Уверенность, с какой говорил Рив, пробудила в душе Кельвина неведомое ему доселе чувство страха. И это страшно его разозлило.

— Так значит, ты за моей кровью пришел? — гневно вопрошал он. — А что я такого сделал? Почему ты требуешь моей крови? Говорю же тебе, не убивал я твоего проклятого Джиллета!

— И ты можешь это доказать? — спокойно спросил Рив.

— Конечно!

— Каким образом?

Дрожа от страха, какого он доселе не испытывал, Кельвин выкрикнул:

— Он все еще жив!

Глаза Рива разом померкли и больше не отражали пламени свечей, подобно блесткам слюды. Теперь они были темны и глубоки, как самые глубокие в мире колодцы. И Рив тихо спросил Кельвина:

— Что же ты с ним сделал?

Кельвин смутился. Одна часть его души твердила, что он одержал победу. Вторая знала, что он побежден.

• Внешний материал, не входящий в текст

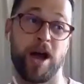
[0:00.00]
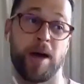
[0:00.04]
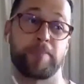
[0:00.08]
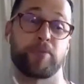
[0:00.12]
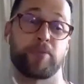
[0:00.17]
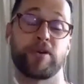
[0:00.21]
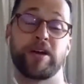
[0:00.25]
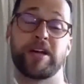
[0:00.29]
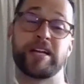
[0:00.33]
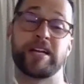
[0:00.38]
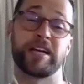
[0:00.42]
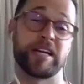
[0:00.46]

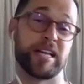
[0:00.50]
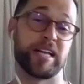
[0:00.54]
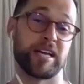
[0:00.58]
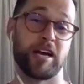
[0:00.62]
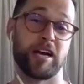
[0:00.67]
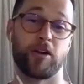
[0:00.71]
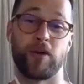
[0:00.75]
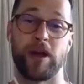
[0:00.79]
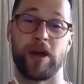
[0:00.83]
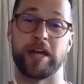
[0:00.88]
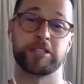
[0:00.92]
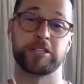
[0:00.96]
operating at like a
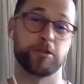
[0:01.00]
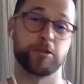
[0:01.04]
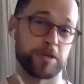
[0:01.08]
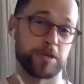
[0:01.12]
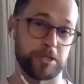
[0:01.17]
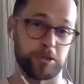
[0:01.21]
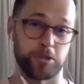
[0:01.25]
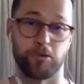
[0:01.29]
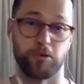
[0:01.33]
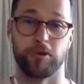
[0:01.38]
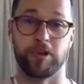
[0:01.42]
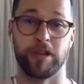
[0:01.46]
graduate
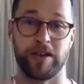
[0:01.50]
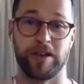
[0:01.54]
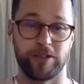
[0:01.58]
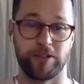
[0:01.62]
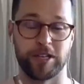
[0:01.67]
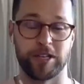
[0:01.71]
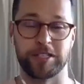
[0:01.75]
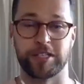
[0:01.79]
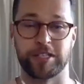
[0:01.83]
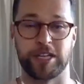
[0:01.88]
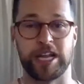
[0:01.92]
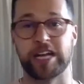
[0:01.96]
school level
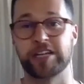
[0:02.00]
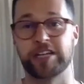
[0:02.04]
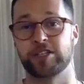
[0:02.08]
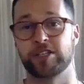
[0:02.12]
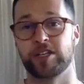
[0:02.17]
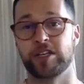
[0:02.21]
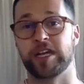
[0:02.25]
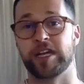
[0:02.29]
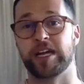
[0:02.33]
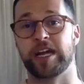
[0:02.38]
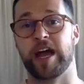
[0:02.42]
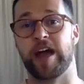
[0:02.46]

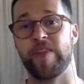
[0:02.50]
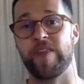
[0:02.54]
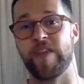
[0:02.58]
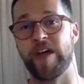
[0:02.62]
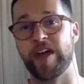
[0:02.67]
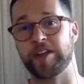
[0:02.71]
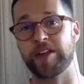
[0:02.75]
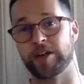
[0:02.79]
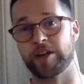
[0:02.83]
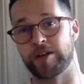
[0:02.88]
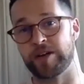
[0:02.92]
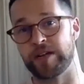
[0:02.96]
intellectually, and then
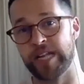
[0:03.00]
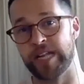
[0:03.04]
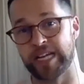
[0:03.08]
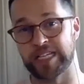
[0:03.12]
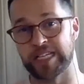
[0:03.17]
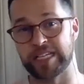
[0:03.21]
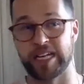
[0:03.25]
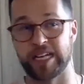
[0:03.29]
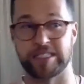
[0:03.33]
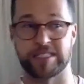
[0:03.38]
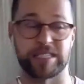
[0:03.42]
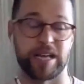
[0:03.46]
you're at like
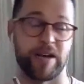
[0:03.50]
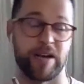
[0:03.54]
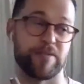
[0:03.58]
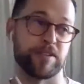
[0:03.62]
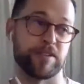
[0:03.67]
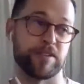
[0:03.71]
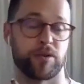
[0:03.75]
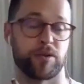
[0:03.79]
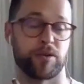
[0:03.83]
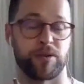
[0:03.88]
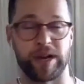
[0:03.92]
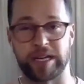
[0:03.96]
a
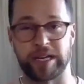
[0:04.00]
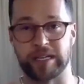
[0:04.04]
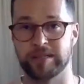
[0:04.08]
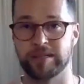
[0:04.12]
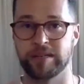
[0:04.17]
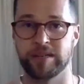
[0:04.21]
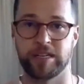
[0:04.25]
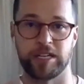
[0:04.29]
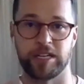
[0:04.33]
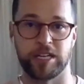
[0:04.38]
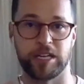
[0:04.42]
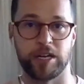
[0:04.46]
seventh grade,
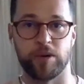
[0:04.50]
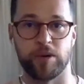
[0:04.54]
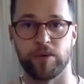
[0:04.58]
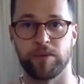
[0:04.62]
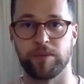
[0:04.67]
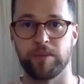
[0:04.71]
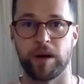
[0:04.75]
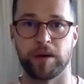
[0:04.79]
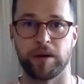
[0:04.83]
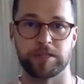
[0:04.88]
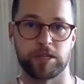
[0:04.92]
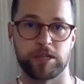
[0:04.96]

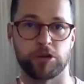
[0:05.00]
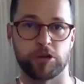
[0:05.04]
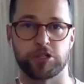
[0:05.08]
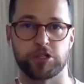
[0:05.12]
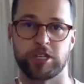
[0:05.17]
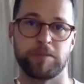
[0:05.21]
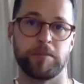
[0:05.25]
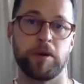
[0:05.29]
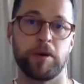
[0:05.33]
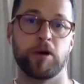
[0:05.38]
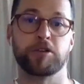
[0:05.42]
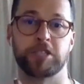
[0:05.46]
socially
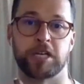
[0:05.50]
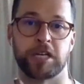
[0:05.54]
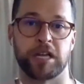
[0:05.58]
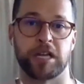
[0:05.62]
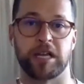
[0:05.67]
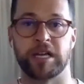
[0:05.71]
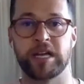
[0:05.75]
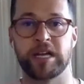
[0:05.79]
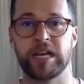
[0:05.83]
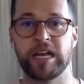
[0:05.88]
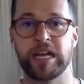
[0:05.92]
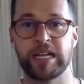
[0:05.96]

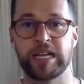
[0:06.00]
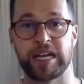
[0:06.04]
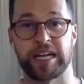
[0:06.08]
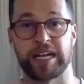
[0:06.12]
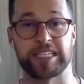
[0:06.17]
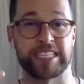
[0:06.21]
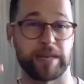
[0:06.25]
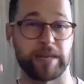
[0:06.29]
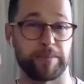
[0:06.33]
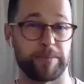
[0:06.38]
emotionally, like it's going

— Он меня забавляет, — хрипло пробормотал Дивестулата. — Я превратил его в свою игрушку. И пока он будет забавлять меня, я буду продолжать с ним играть.

Услышав эти слова, Рив немного отступил от стола и голосом, неумолимым как голос судьи, объявляющего смертный приговор, промолвил:

— Ты только что признался в том, что незаконно бросил человека в темницу и пытал его. Что ж, теперь мне осталось созвать членов магистрата, перед которыми ты и повторишь свое признание. Возможно, одно честное признание вдохновит тебя, и ты признаешься также в иных преступлениях; например в тех, которые совершил по отношению к известной тебе вдове Гюшетт. Но не пытайся бежать, Кельвин Дивестулата. Ибо я буду преследовать тебя, если потребуется, вплоть до небесных врат или до адской бездны. Ты пролил кровь и расплатишься за это собственной кровью.